Egypt Erupts: Ayatollah Khomeini’s Sermons Are Now On Twitter
From Cairo, the BBC’s Yolande Knell writes:
Ordinary Egyptians appear to be losing their fear of direct confrontation with the security forces. There have been bloody and drawn out clashes all over Cairo and in some of Egypt’s main cities.
“In my opinion, the Islamic Republic of Iran should see these events without exception in a positive light,” said Mohammad-Javad Larijani, secretary general of the Iranian High Council for Human Rights and one of the most outspoken figures among Iran’s traditional conservatives.
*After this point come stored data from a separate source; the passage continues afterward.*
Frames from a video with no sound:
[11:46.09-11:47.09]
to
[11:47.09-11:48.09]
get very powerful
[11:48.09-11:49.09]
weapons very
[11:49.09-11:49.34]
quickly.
He made it clear that he hoped that the “anti-Islamic” government of Zine el-Abidine Ben Ali, who was ousted in Tunisia, would be replaced by a “people’s government,” meaning one in which conservative Islamic forces would gain the upper hand, as they did when Iranian people overthrew Shah Mohammed Reza Pahlavi, establishing a quasi-theocracy.
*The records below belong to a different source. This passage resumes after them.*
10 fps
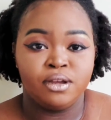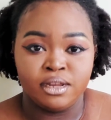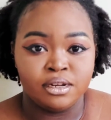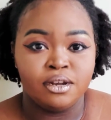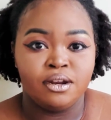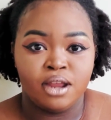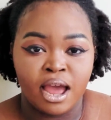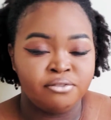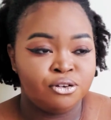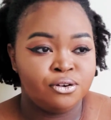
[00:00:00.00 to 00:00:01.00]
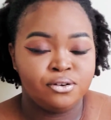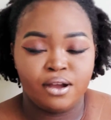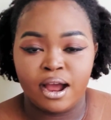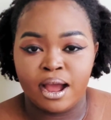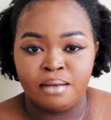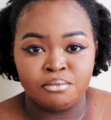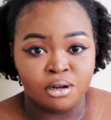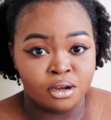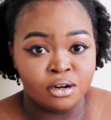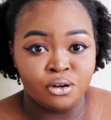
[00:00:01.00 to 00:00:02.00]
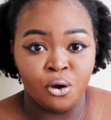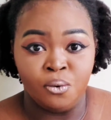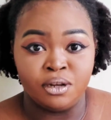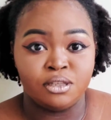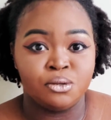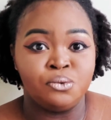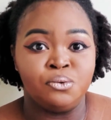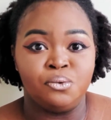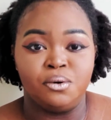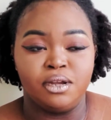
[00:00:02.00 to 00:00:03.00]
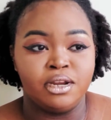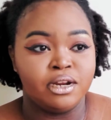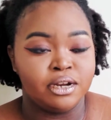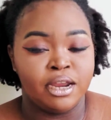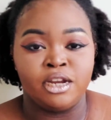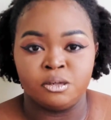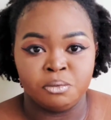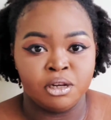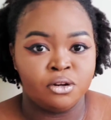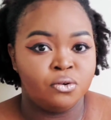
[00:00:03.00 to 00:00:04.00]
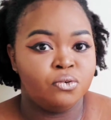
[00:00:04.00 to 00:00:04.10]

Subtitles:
it after I'm done going to an engagement,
It’s Iran all over again. Writes Stephen Walt of the moves:
[C]onsider what we’re seeing in the Middle East. Whatever the ultimate outcome of events in the Arab world, the speed with which large numbers of people have responded to events far away is remarkable. Just as audiocassettes of the Ayatollah Khomeini’s sermons served as a medium of transmission in Iran’s Islamic revolution in 1979, here a combination of modern mass media (Al Jazeera, the Internet, email, Twitter, etc.) has clearly played a major role in driving the pace of events.
Hugh Hewitt also sees Iran:
“Right now the late ‘70s are back in reruns with Egypt playing the role of Iran. At a minimum, increase the security at the U.S. Embassy.”
The Iranians do not do irony:
Iranian Foreign Ministry Spokesman Ramin Mehmanparast has called on political leaders in Egypt to follow the “rightful demands” of their people.